歴史があって、きっとたくさんの人に愛されたお店だったんでしょうね。
また行きたいって思うお店って、わたしも何軒ありますが
時々、突然閉店になってしまうことがあるので
ああ、もっと通っておけばよかったーと思うことがあります。
でも、建物自体がなくなるのって、本当になんだか寂しいですよね。。。

投稿: 果歩 | 2007年3月30日 (金) 06時51分

僕も同じことを思いました。前に一度行ったとき、というのは去年の5月ごろなんですが、そのときすごく気に入ってぜひまた来たいと思っていたのだから、1年近くも間を空ける前にいくらでも行けたのになぁと。しかし、実際のところ、どれだけ好きな店でも、年に何回行ったかとあらためて数えてみると、驚くほど少なかったりするのですよ。せいぜい5、6回とか。10回行ってれば相当多い方です。だからまあこれもさだめだったのでしょうが、なんともやるせないですね……。
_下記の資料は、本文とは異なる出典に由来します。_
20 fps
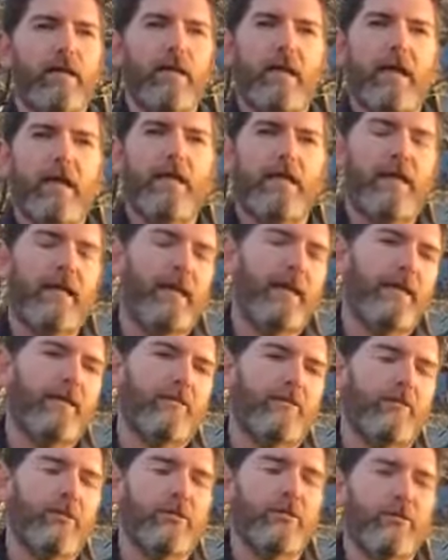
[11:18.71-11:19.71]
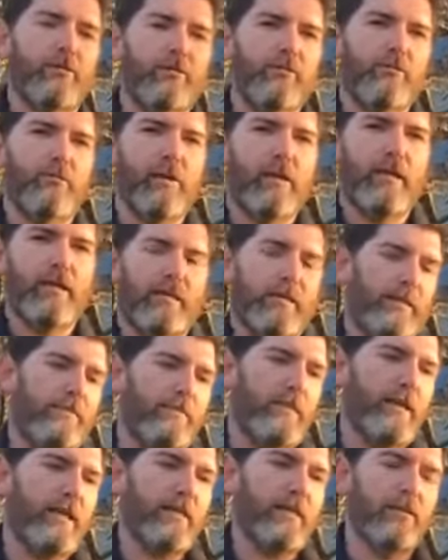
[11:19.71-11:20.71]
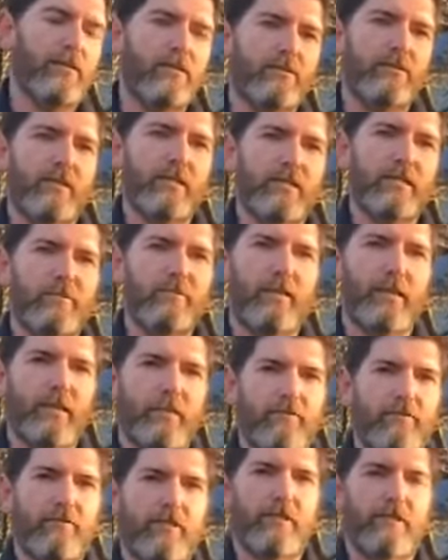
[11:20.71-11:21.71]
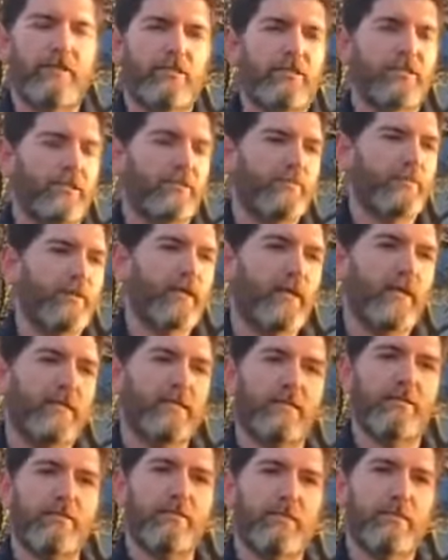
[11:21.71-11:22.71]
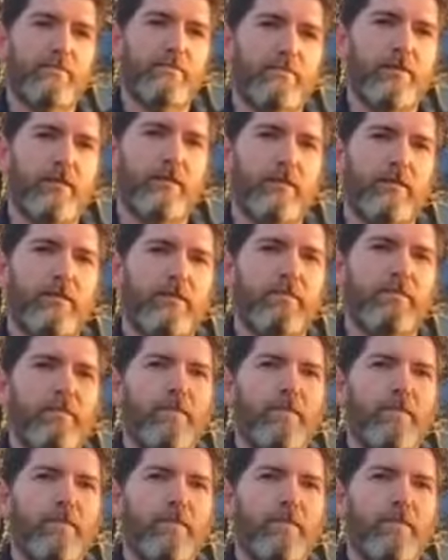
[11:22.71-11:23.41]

and now they're under threat and they may lose these benefits just because of this bill.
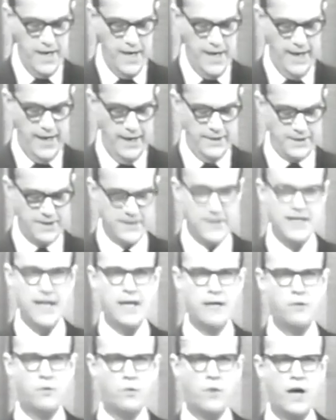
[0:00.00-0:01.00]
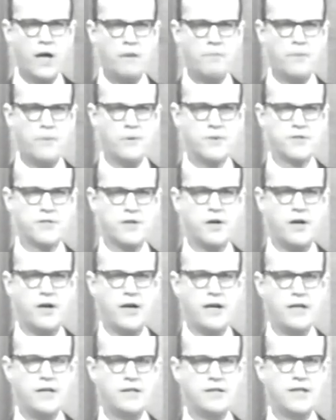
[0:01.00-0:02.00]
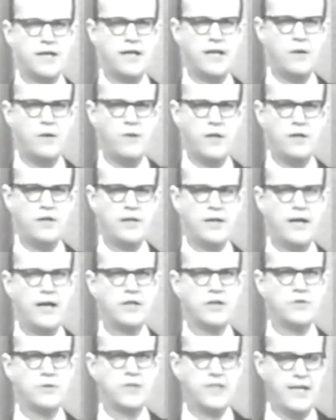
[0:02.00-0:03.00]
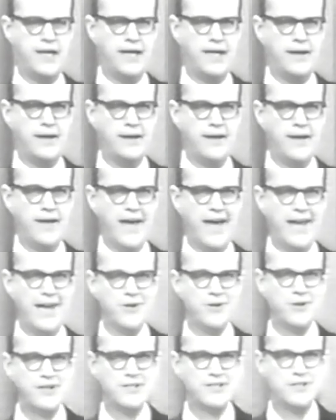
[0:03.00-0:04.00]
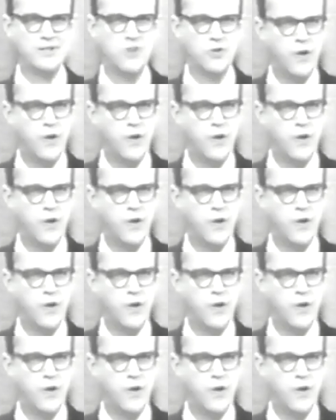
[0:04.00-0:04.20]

Instead, write a postcard telling when you'd like to attend and address it to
投稿: 平山瑞穂 | 2007年3月31日 (土) 02時15分

わーい!『冥王星パーティ』やっと買えました!はっぴ~!
表紙?はブログの写真で見るより、奥行きが感じられていいですね。
帯タイトルはブログの写真を拡大して読んだので太文字しか読めなくて意味不明でしたが
下の行に「迷走する恋愛の果てに~」とちゃんと書かれているので誤解する人は誰もいませんね(私ぐらいでした・笑)

それから弟さんの件、分かりました!
「僕ら姉弟」と書かれてあったのを私が勝手に平山さん以外に姉と弟さんがおられるのだと勘違いしてしまったようです。
あ~びっくりした(汗)平山さんの方がびっくりですね(笑)失礼しました。

「謎々」はあれは変ですね。間違いです。忘れて下さい(消去です)。あれでは私も自分で自分の年齢が分からなくなってしまいます(大ボケ・私に年齢はございません・笑)

それでは、時間がある時にゆっくりと読みたいと思います。実は私読むのがメチャクチャはやくて(多分)流し読みみたいにどんどん読んでいくのですが、1ページをそのペースで読んで頭に入らなかったらその部分だけ二度読みして次のページに進むという変な癖があります。でも平山さんの本なのではじめからゆっくりと丁寧に読んでいきたいと思います。

投稿: まり | 2007年3月31日 (土) 21時18分

まりさん、ご購入ありがとうございます!
「迷走する……」云々の小さいコピーの方が、作品の趣旨そのものには忠実だと著者は思っております。ただ、帯が細いので、入れられる字数に制限があったみたいです。
「弟」の件は、納得いたしました。また酔っぱらって、ありもしないことでもブログに書いてしまっていたかと一瞬不安になっておりました(笑)。
どうぞ、お時間のあるときにゆっくり読んでいただければと。ただ、「流し読み」って僕はヘタなので、できる人のことはちょっとうらやましいですよ。